START SUPPLIED INFORMATION

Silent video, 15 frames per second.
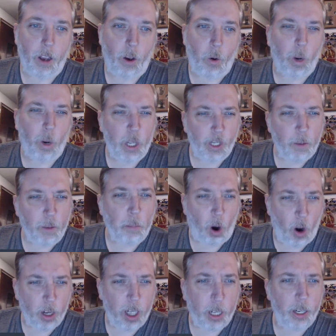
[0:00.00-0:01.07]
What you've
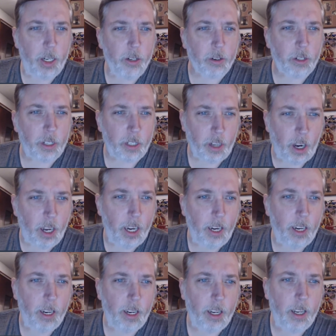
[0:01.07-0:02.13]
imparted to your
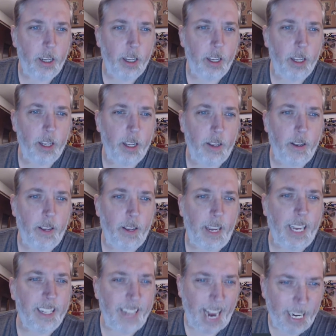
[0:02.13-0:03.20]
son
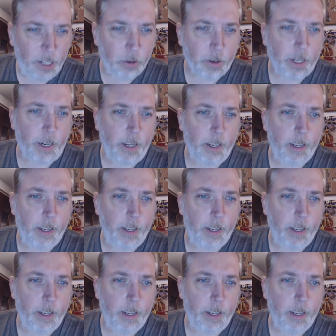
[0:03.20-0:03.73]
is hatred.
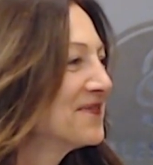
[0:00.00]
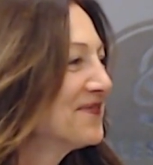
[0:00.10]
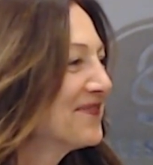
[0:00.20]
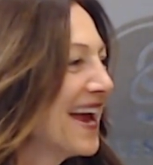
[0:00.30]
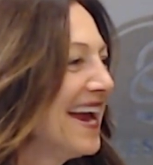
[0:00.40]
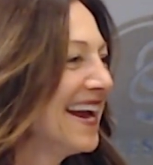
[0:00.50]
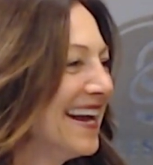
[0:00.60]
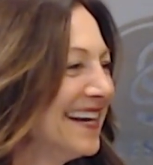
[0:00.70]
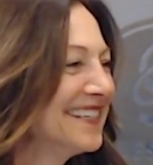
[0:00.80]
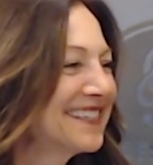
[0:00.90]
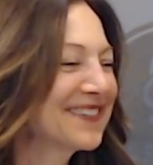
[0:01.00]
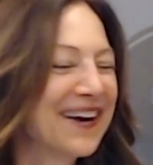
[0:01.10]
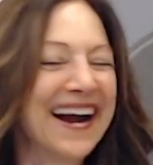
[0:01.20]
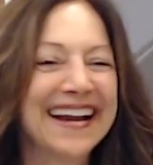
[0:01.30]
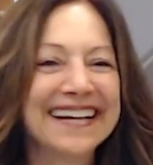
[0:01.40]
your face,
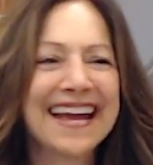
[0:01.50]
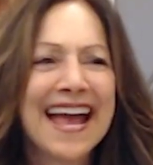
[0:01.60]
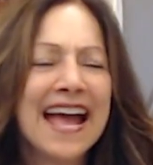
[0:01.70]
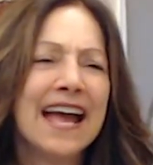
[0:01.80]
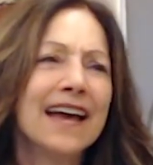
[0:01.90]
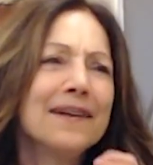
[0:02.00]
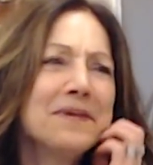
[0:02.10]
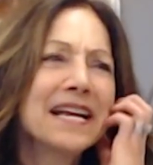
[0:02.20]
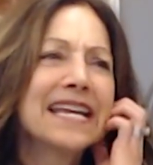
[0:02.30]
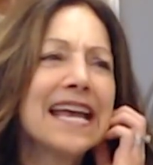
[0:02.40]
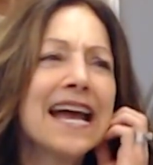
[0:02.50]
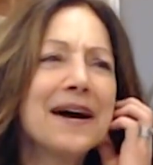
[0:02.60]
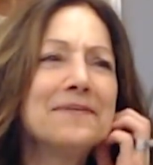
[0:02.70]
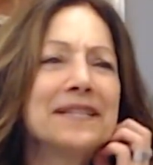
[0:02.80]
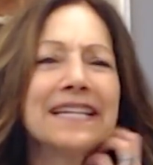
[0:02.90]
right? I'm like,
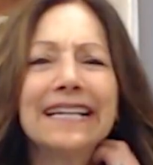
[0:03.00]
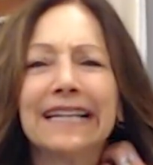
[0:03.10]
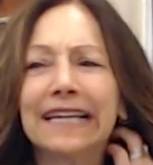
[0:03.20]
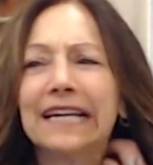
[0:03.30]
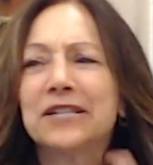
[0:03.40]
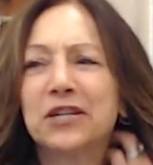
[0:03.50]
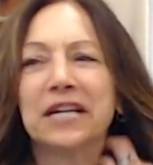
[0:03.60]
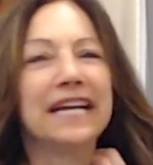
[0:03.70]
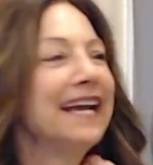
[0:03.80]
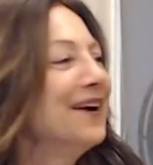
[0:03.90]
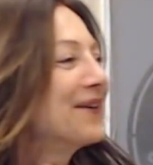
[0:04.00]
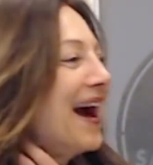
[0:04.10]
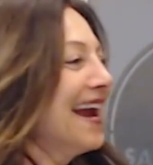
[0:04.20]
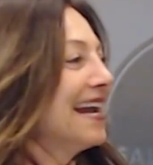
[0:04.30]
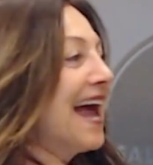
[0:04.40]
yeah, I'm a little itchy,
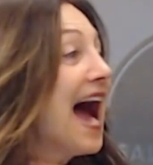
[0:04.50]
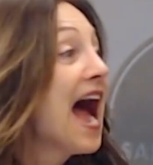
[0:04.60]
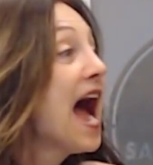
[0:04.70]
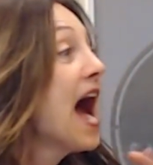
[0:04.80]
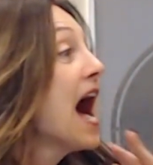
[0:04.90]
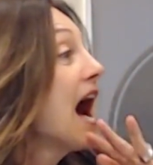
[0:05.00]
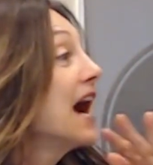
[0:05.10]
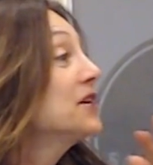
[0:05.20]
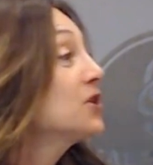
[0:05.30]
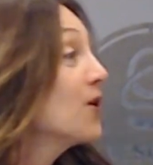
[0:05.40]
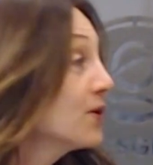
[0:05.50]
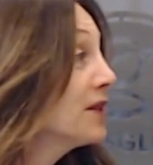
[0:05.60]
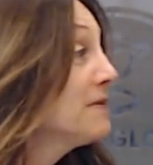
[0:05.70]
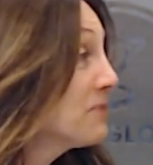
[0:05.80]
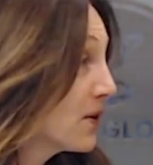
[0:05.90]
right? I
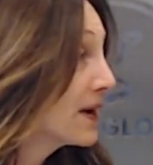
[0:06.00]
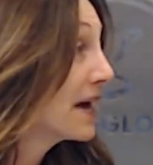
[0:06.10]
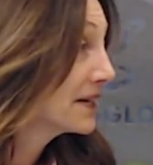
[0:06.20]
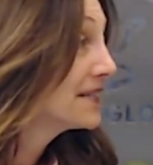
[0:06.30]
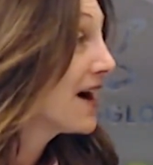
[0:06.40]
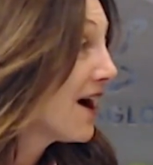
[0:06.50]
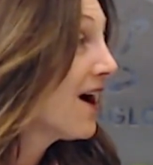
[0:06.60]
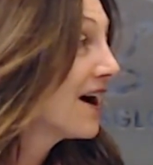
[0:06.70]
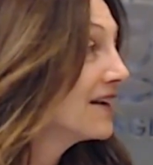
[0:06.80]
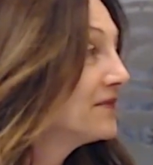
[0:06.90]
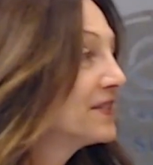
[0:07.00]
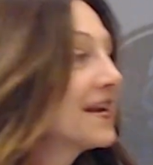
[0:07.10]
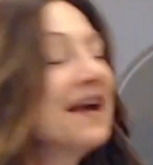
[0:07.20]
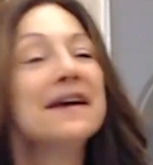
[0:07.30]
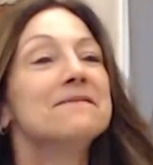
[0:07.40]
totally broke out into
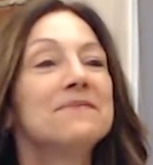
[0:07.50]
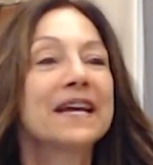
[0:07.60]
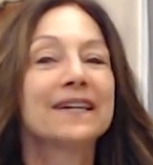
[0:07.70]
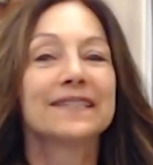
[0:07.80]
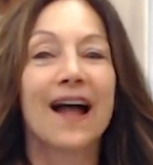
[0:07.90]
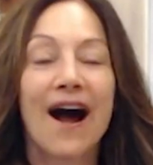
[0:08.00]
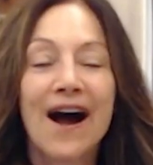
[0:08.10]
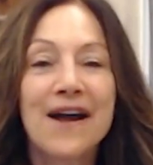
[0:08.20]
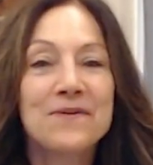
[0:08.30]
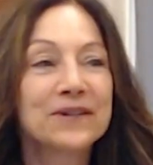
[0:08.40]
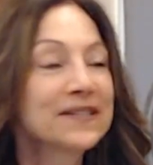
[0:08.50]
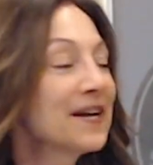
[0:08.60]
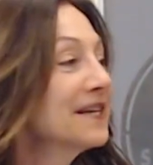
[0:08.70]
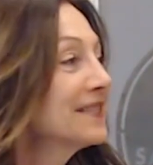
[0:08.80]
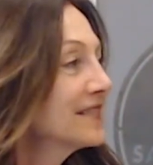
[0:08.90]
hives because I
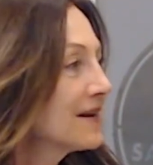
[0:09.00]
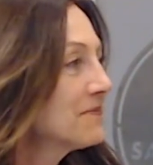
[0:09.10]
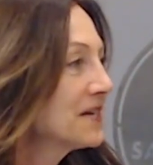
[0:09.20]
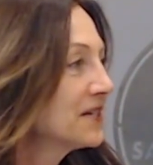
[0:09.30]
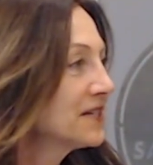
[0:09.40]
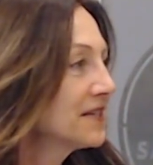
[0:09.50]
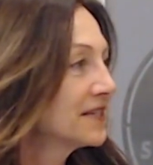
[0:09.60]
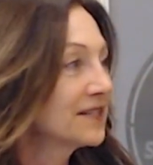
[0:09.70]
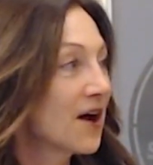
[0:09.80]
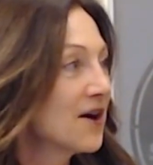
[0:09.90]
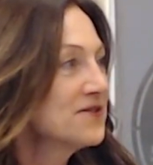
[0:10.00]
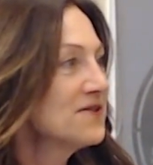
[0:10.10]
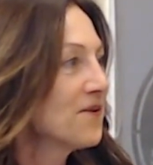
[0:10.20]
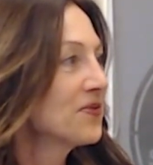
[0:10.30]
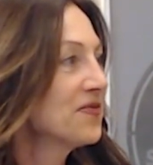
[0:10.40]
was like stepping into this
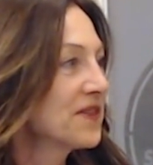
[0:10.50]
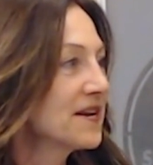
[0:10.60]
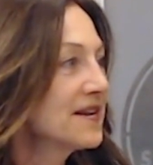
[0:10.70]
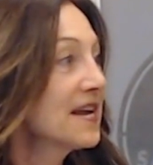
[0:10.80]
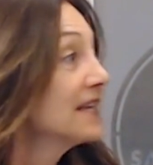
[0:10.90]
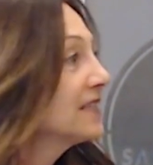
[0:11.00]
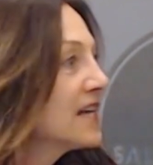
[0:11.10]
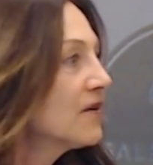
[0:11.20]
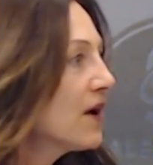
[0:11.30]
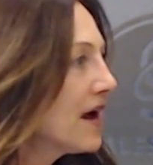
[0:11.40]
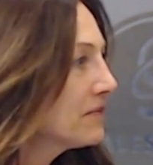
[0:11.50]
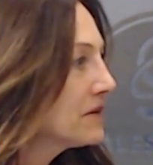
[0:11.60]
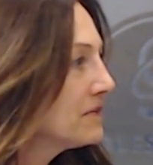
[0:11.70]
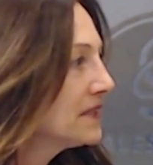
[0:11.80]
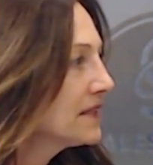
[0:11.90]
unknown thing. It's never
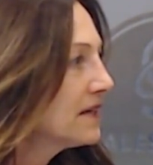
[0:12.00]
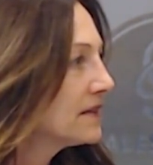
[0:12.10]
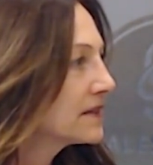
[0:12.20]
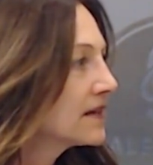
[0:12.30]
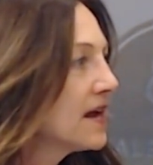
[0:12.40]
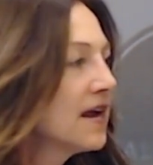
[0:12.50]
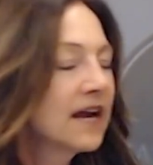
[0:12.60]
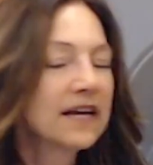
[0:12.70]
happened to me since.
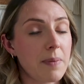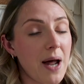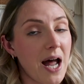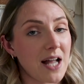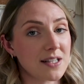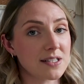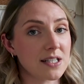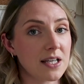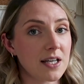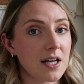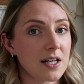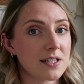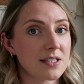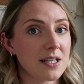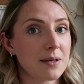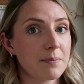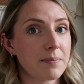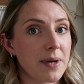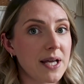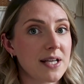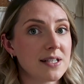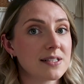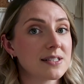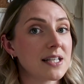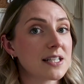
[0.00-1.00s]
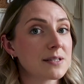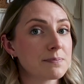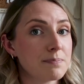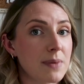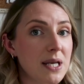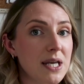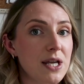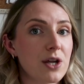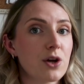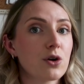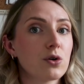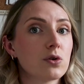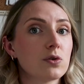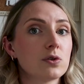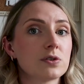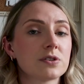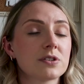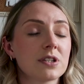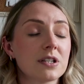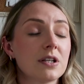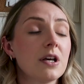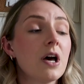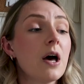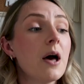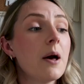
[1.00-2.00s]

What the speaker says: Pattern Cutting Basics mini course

END SUPPLIED INFORMATION

Transcribe the entries above verbatim, omitting their pictures.

Silent video, 15 frames per second.
[0:00.00-0:01.07]
What you've
[0:01.07-0:02.13]
imparted to your
[0:02.13-0:03.20]
son
[0:03.20-0:03.73]
is hatred.
[0:00.00]
[0:00.10]
[0:00.20]
[0:00.30]
[0:00.40]
[0:00.50]
[0:00.60]
[0:00.70]
[0:00.80]
[0:00.90]
[0:01.00]
[0:01.10]
[0:01.20]
[0:01.30]
[0:01.40]
your face,
[0:01.50]
[0:01.60]
[0:01.70]
[0:01.80]
[0:01.90]
[0:02.00]
[0:02.10]
[0:02.20]
[0:02.30]
[0:02.40]
[0:02.50]
[0:02.60]
[0:02.70]
[0:02.80]
[0:02.90]
right? I'm like,
[0:03.00]
[0:03.10]
[0:03.20]
[0:03.30]
[0:03.40]
[0:03.50]
[0:03.60]
[0:03.70]
[0:03.80]
[0:03.90]
[0:04.00]
[0:04.10]
[0:04.20]
[0:04.30]
[0:04.40]
yeah, I'm a little itchy,
[0:04.50]
[0:04.60]
[0:04.70]
[0:04.80]
[0:04.90]
[0:05.00]
[0:05.10]
[0:05.20]
[0:05.30]
[0:05.40]
[0:05.50]
[0:05.60]
[0:05.70]
[0:05.80]
[0:05.90]
right? I
[0:06.00]
[0:06.10]
[0:06.20]
[0:06.30]
[0:06.40]
[0:06.50]
[0:06.60]
[0:06.70]
[0:06.80]
[0:06.90]
[0:07.00]
[0:07.10]
[0:07.20]
[0:07.30]
[0:07.40]
totally broke out into
[0:07.50]
[0:07.60]
[0:07.70]
[0:07.80]
[0:07.90]
[0:08.00]
[0:08.10]
[0:08.20]
[0:08.30]
[0:08.40]
[0:08.50]
[0:08.60]
[0:08.70]
[0:08.80]
[0:08.90]
hives because I
[0:09.00]
[0:09.10]
[0:09.20]
[0:09.30]
[0:09.40]
[0:09.50]
[0:09.60]
[0:09.70]
[0:09.80]
[0:09.90]
[0:10.00]
[0:10.10]
[0:10.20]
[0:10.30]
[0:10.40]
was like stepping into this
[0:10.50]
[0:10.60]
[0:10.70]
[0:10.80]
[0:10.90]
[0:11.00]
[0:11.10]
[0:11.20]
[0:11.30]
[0:11.40]
[0:11.50]
[0:11.60]
[0:11.70]
[0:11.80]
[0:11.90]
unknown thing. It's never
[0:12.00]
[0:12.10]
[0:12.20]
[0:12.30]
[0:12.40]
[0:12.50]
[0:12.60]
[0:12.70]
happened to me since.
[0.00-1.00s]
[1.00-2.00s]

What the speaker says: Pattern Cutting Basics mini course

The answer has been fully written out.